TO DO — Go through the entries and transcribe each one exactly, dropping the pictures.

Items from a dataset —
•••
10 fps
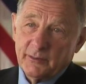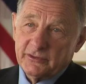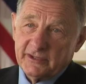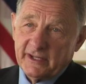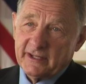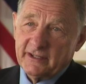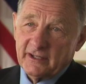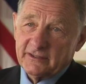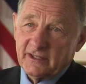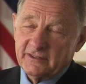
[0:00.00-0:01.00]
was the second
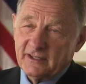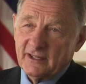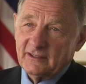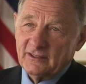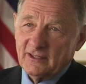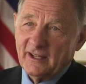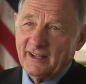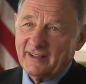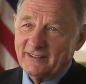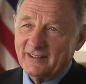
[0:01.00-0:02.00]
youngest, I said I
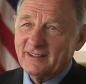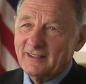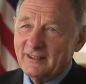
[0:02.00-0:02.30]
had to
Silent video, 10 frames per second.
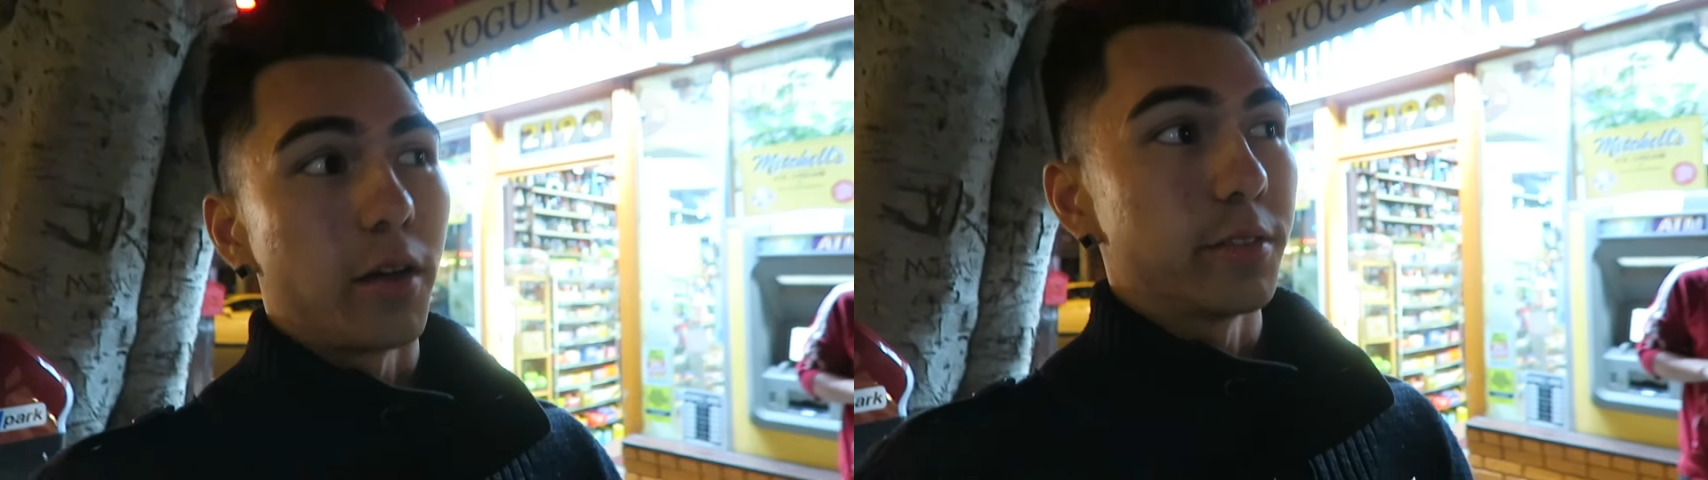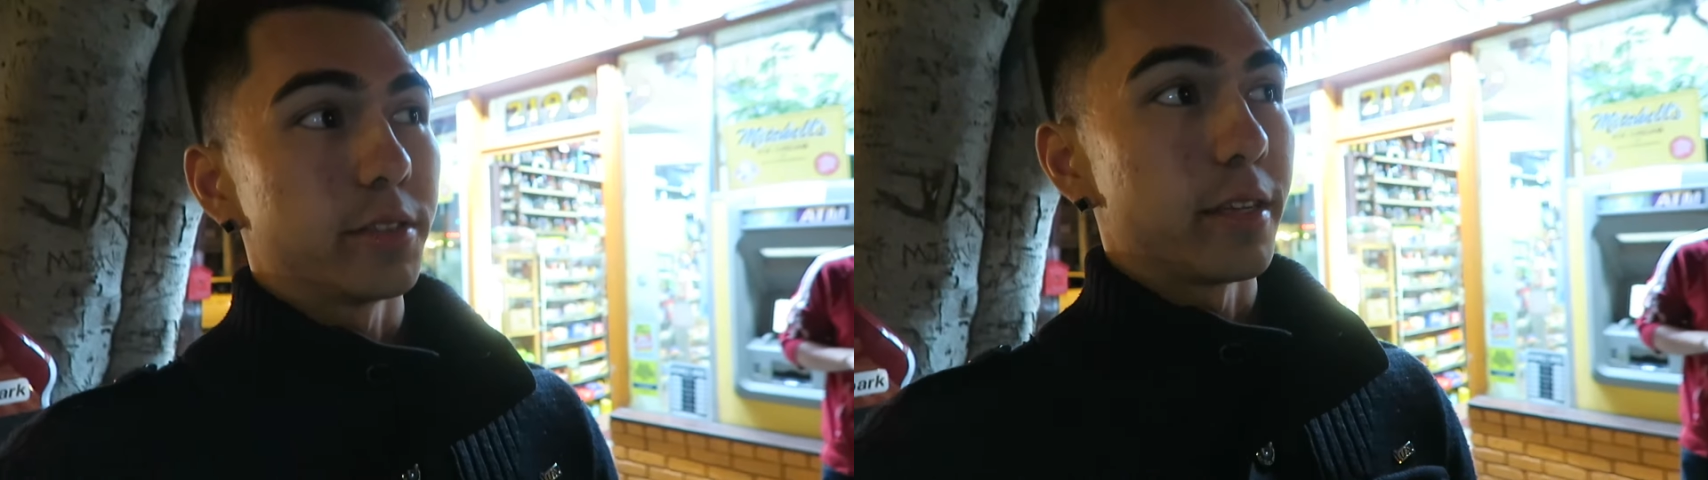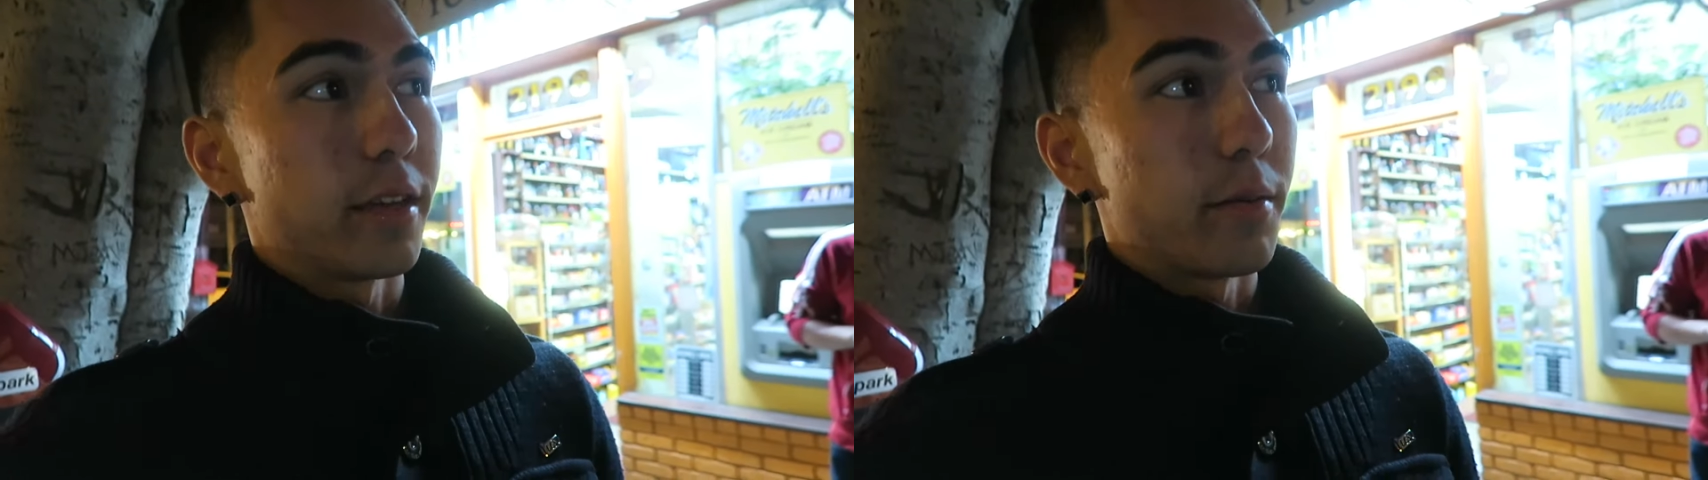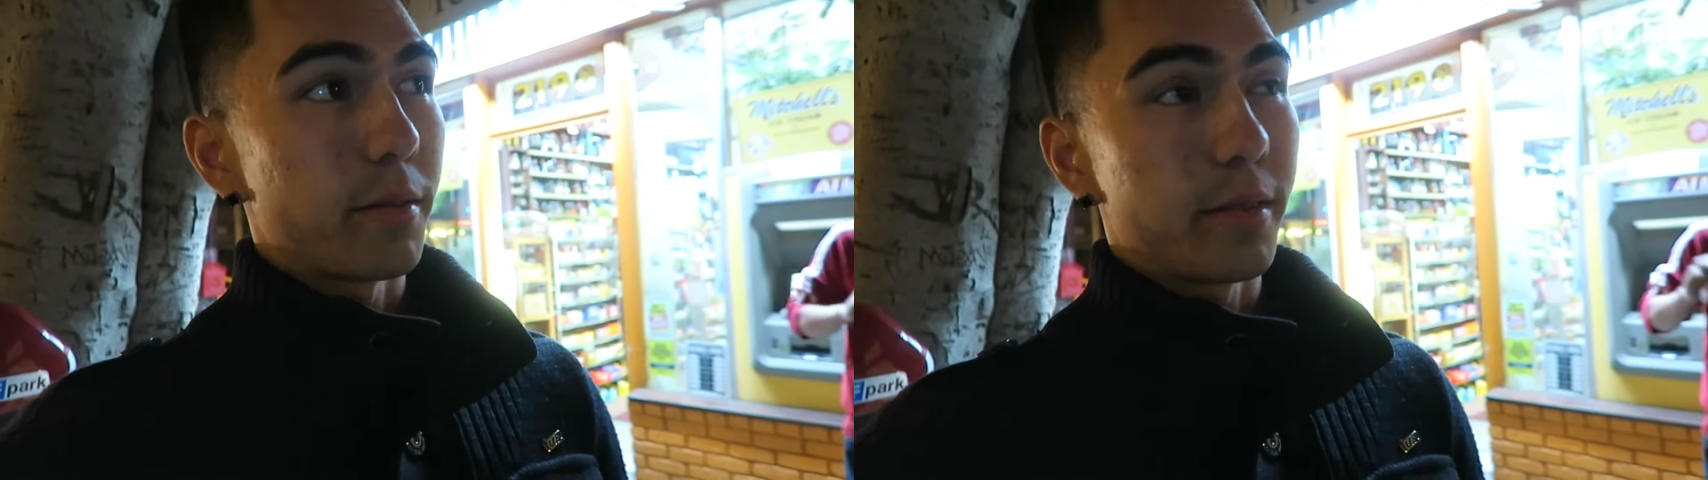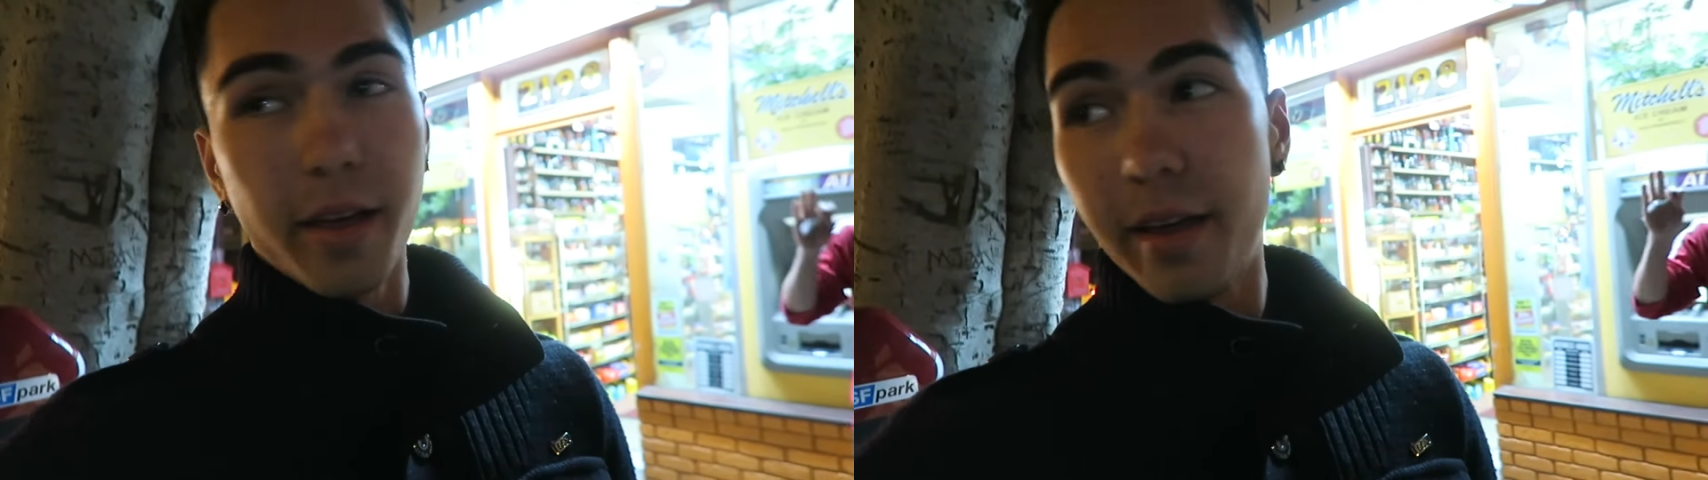Obviously, get on
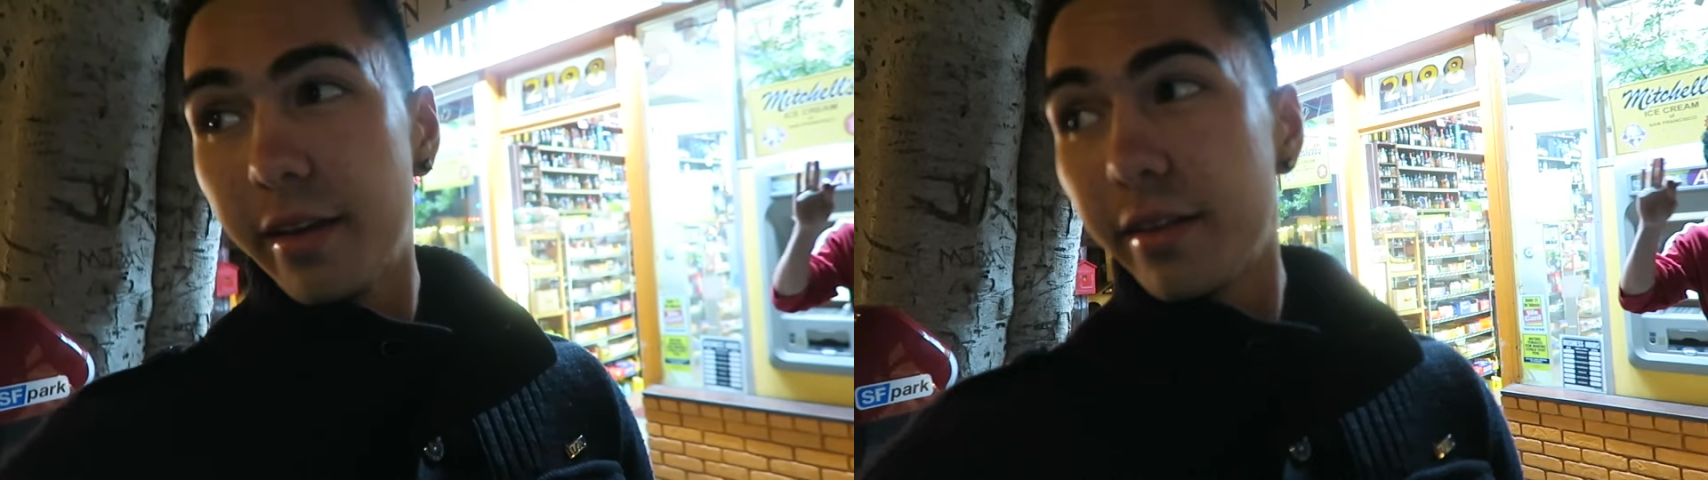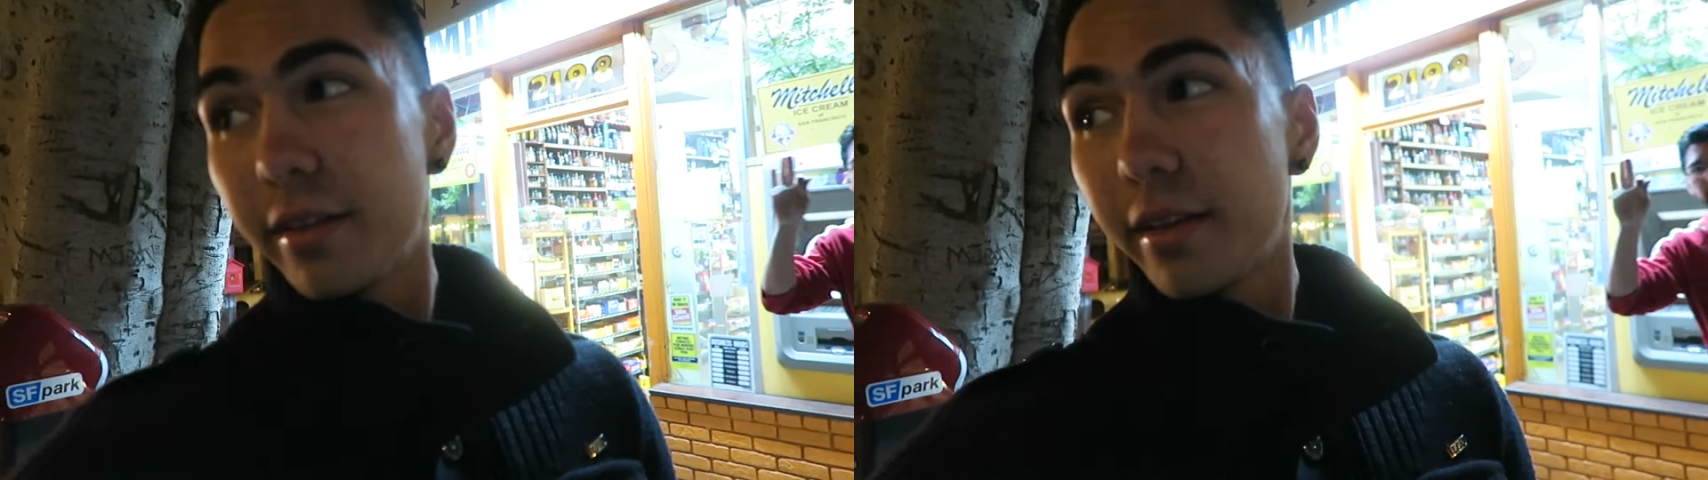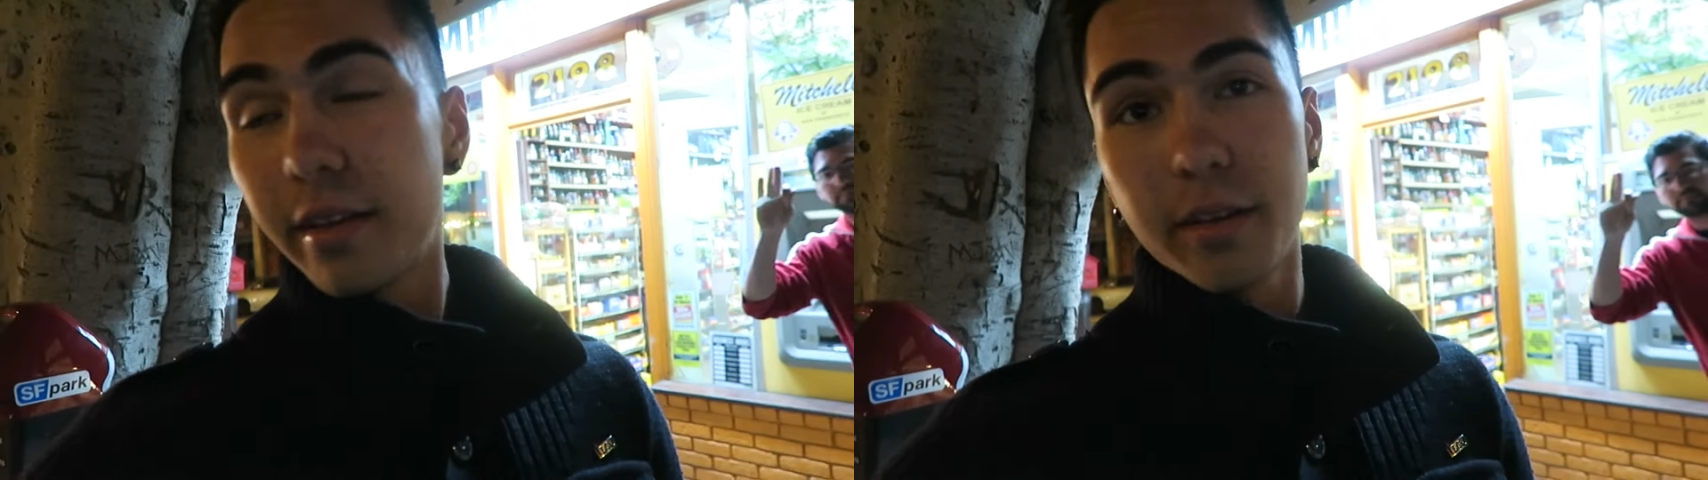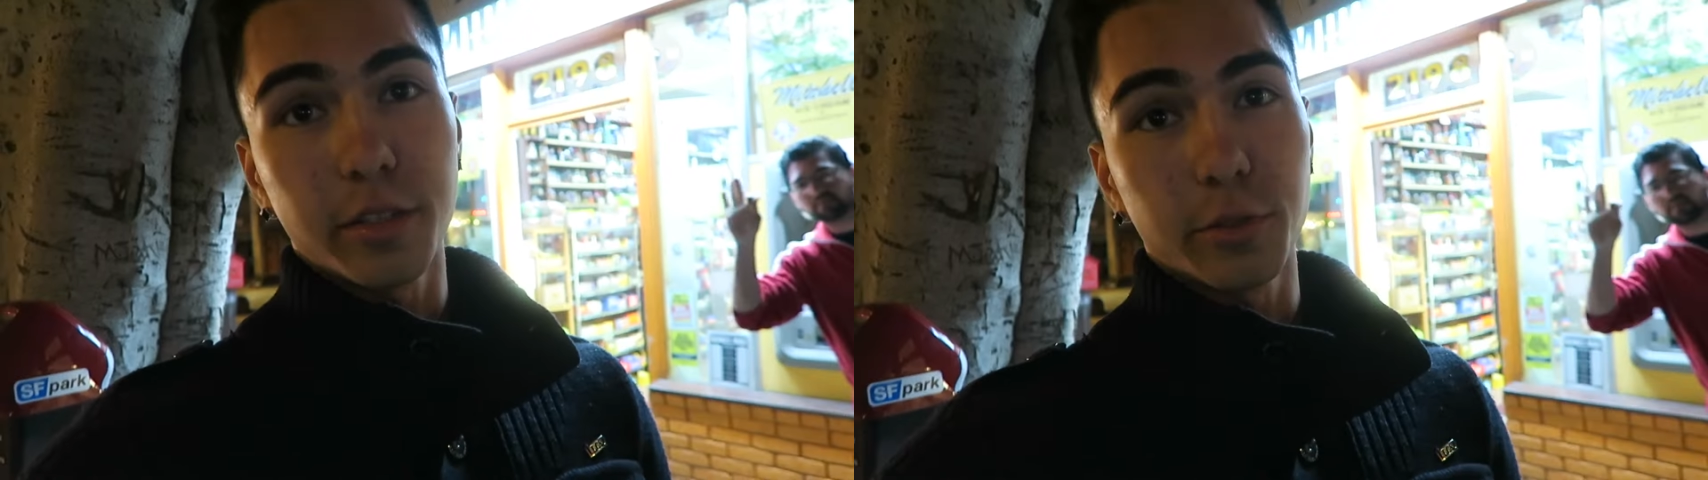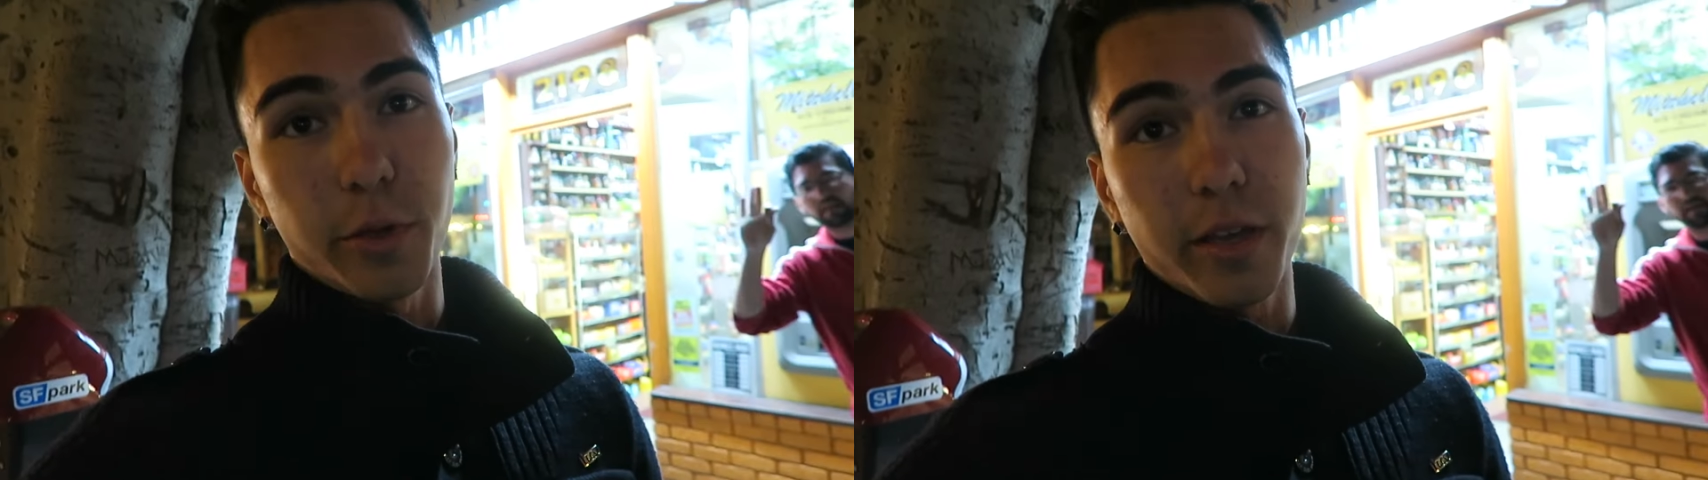my diet
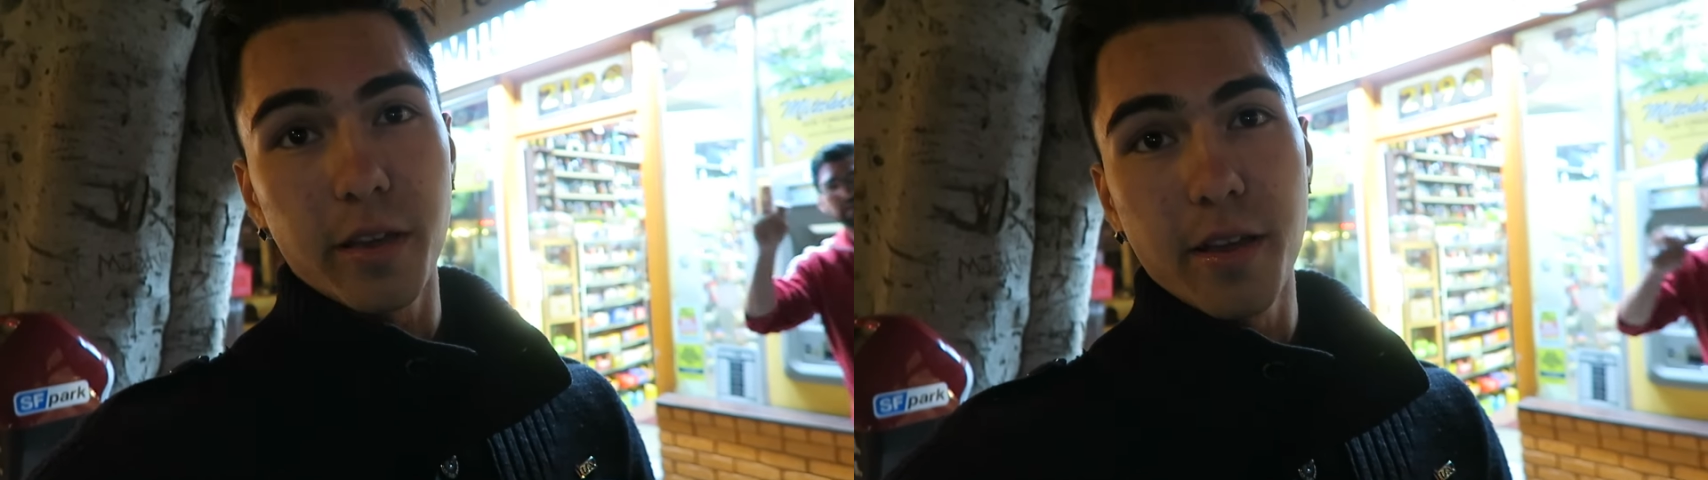next week.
•••
RESPONSE TO THE EXERCISE —
10 fps
[0:00.00-0:01.00]
was the second
[0:01.00-0:02.00]
youngest, I said I
[0:02.00-0:02.30]
had to
Silent video, 10 frames per second.
Obviously, get on
my diet
next week.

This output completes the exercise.